Sometimes, your stacktrace might point to some garbage area without any code. In that case hold “Shift” and click on “F” button on the toolbar:

It will navigate you to the closest function above that point in code. Most likely that function will appear to be shorter than expected, breaking on fox::SharedString::~SharedString or EntityPtr::Set. Listing window looks like this:

       14d46ed26 e8 b5 e6        CALL       fox::SharedString::~SharedString
                 ba f2
                             -- Flow Override: CALL_RETURN (CALL_TERMINATOR)
       14d46ed2b 90              ??         90h
       14d46ed2c 48              ??         48h    H

Right-click on that CALL instruction and choose Modify Instruction Flow. Set it to Default and press “OK”. Now you can see more code in Decompile window. Put cursor on the next instruction (14d46ed2b) and press d to disassemble the bytes. Finally, navigate to the beginning of the function, right-click on it and select Function -> Re-create Function. That will repair navigation desync between listing and decompile windows.
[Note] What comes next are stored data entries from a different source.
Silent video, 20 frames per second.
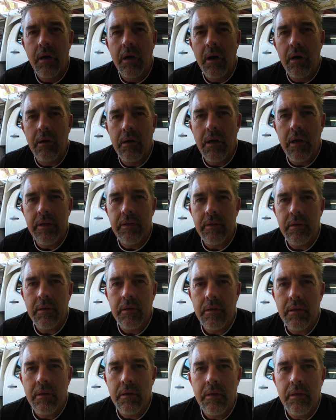Alright,
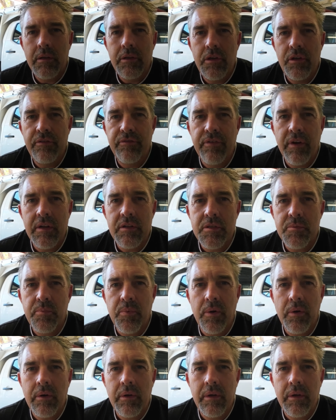new front
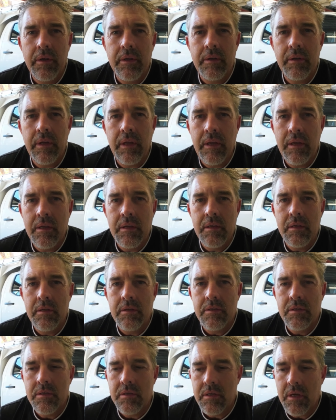sprocket
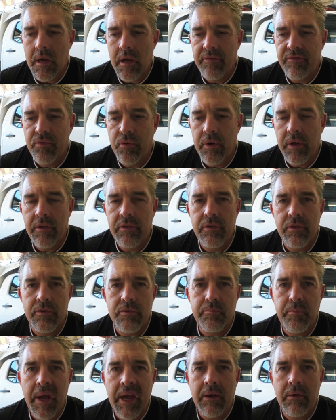is 14
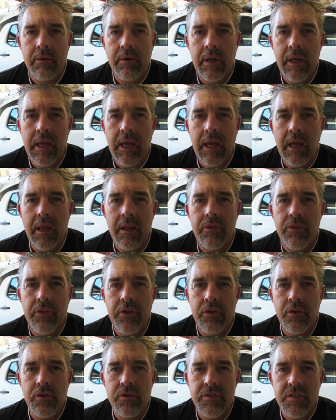tooths back on again.
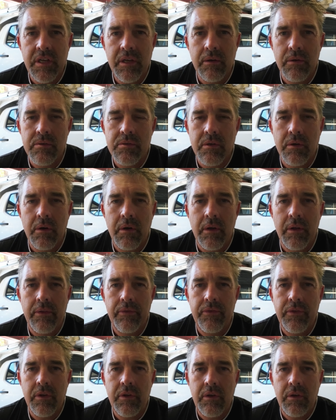The new seal's
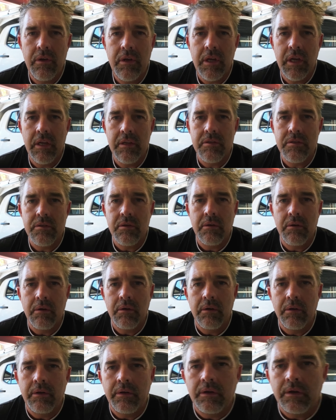on, the new kit's
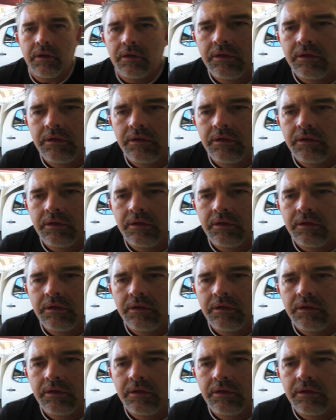on.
Byte disassembly doesn’t always result in meaningful data; you may be disassembling some binary data instead. If data doesn’t make any sense, undo the procedure by pressing Ctrl+Z. Do not blindly change the flow, sometimes Ghidra does the right thing and function ends where it ends.

Labels in vtables

Vtables usually contain addresses of thunk functions that lead to real functions:

Instead of renaming the label, turn it into a thunk function by pressing f on it:

It will automatically add comments, rename the label and do things right from Ghidra’s point of view.

Code history

Right click on instruction in Listing window, select Show Label History.

x64dbg on Linux

Install protontricks, run it, select MGSV:TPP. Select default prefix, run debug console, navigate to x64dbg.exe and run it: wine x64dbg.exe.